Tracking offline conversions has been a challenge for businesses for years. As long as the Internet has been widely used to drive business, tracking online marketing efforts to offline purchases has been no easy feat, but while there is no silver bullet approach, rest assured, there are ways to make it easier.
For brick and mortar businesses, obviously a large percentage of their conversions take place offline, despite an amplified online presence and rigorous online marketing tactics. As local search continues to sprout new innovations, one can only assume that the web will continue to drive offline purchases better and better. With some consumers going to their smartphones more than their PCs for online shopping research, businesses are seeing more mobile customers who may be more apt to swing by a physical location while they're on the go.

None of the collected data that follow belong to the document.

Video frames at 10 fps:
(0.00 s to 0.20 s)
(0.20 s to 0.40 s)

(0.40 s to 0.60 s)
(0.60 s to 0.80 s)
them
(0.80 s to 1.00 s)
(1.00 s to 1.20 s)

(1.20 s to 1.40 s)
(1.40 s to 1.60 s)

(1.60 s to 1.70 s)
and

KeyRelevance President Christine Churchill once wrote, "Measuring offline conversions and proving on paper that the online marketing triggered the offline conversion is difficult, because you can’t often directly measure the process from start to conversion." Therein lies the problem. Out in San Diego at the Online Marketing Summit this week, WebProNews spoke with Salesforce's Global Head of Search, Lauren Vaccarello about this subject.

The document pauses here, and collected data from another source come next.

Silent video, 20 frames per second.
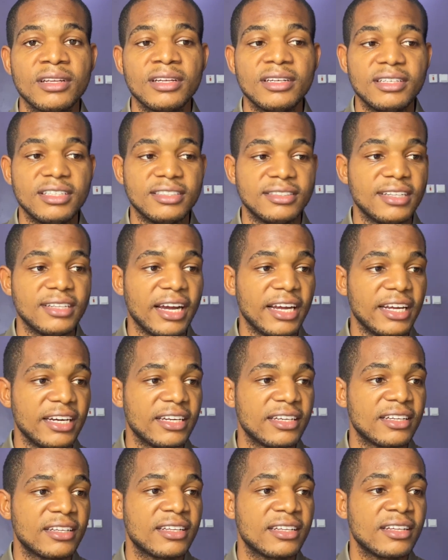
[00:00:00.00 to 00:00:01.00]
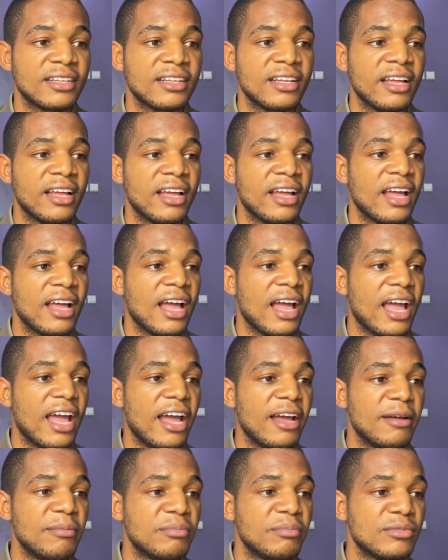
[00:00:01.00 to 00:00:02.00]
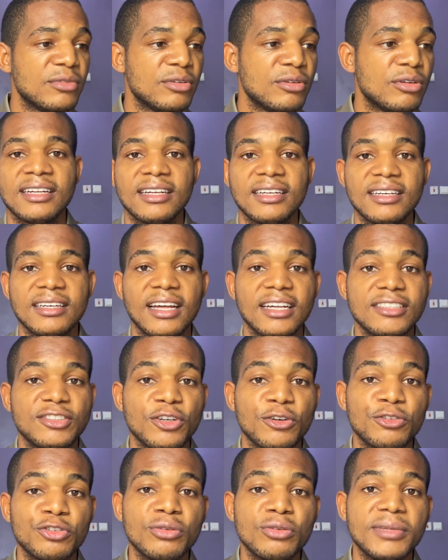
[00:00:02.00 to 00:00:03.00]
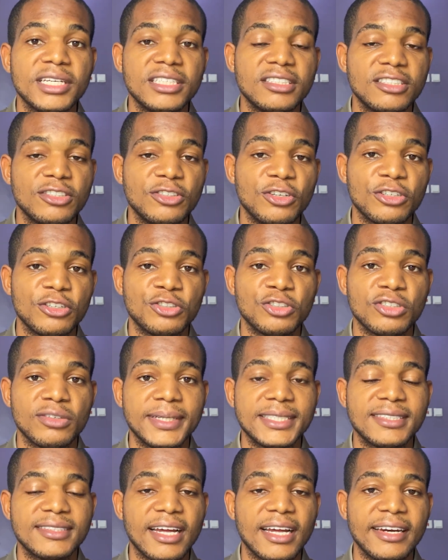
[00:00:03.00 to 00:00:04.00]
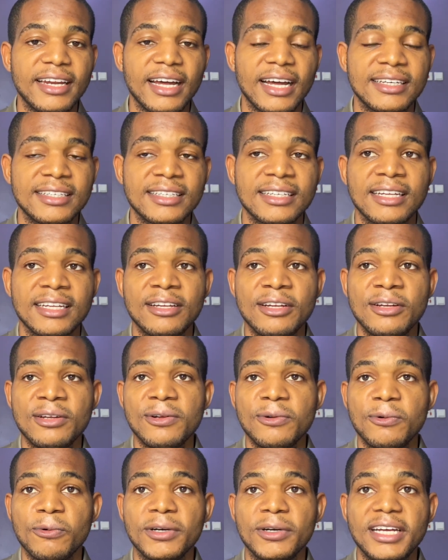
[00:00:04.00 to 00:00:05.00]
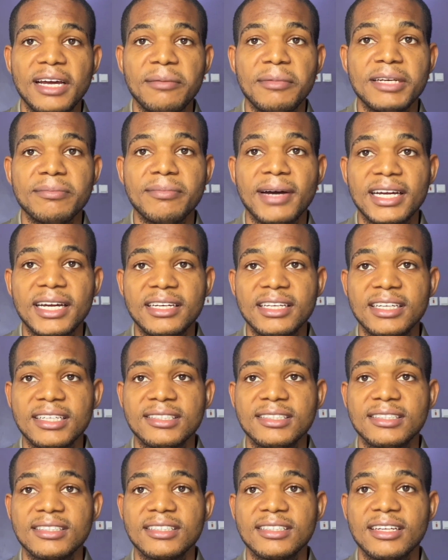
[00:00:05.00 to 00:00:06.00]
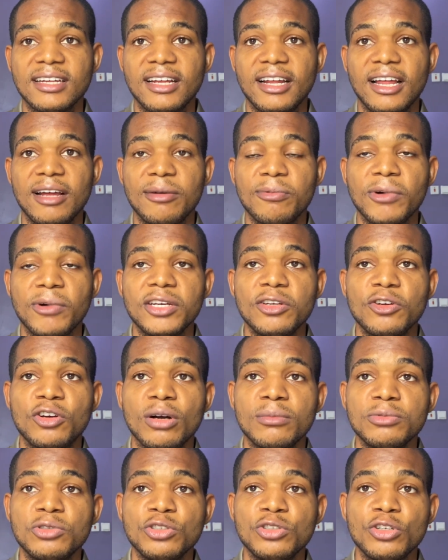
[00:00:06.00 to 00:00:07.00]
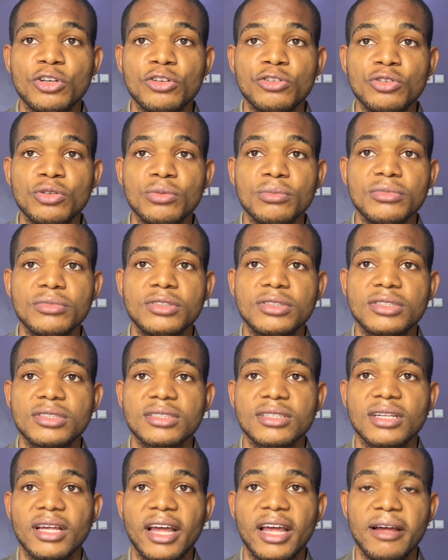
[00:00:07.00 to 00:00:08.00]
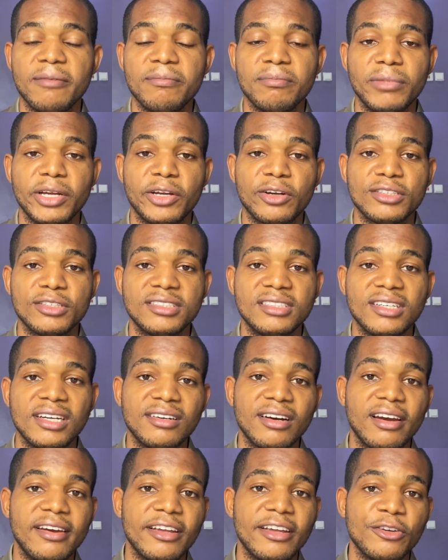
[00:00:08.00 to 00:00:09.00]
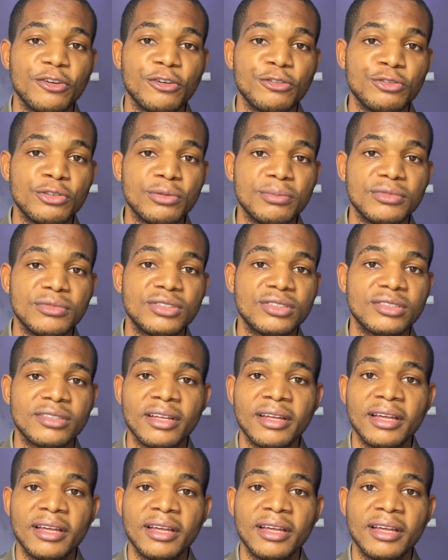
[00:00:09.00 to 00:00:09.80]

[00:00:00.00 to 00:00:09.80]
design, and that your room interior should be standard. What I mean by this, when you come to your rooms, because generally in your rooms,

Google and comScore once conducted a study, which showed that 63% of consumers who conduct product searches online buy the same items offline. It's been a while, and that number may have changed by now, but what hasn't changed is the fact that people are still finding products online and buying them offline.
At an SMX Advanced conference, she recommended in-store surveys to find out the ways people are arriving at their purchases. In addition, online coupons and offer codes can be tracked offline. At that same conference, Ryan Gibson of the Rimm-Kaufman Group suggested introducing "actions of value" on a site, such as allowing people to order a catalog or sign up for emails. Specifically, ad-spend, return on ad spend return on investment, and cost per order/acquisition) are all things to consider tracking. Rich Devine, ZAAZ's director of search also recommended assigning dollar values to things other than the main conversion.
When it comes down to it, without a way to track an offline sale, it's going to be difficult to tell how effective your online marketing efforts are.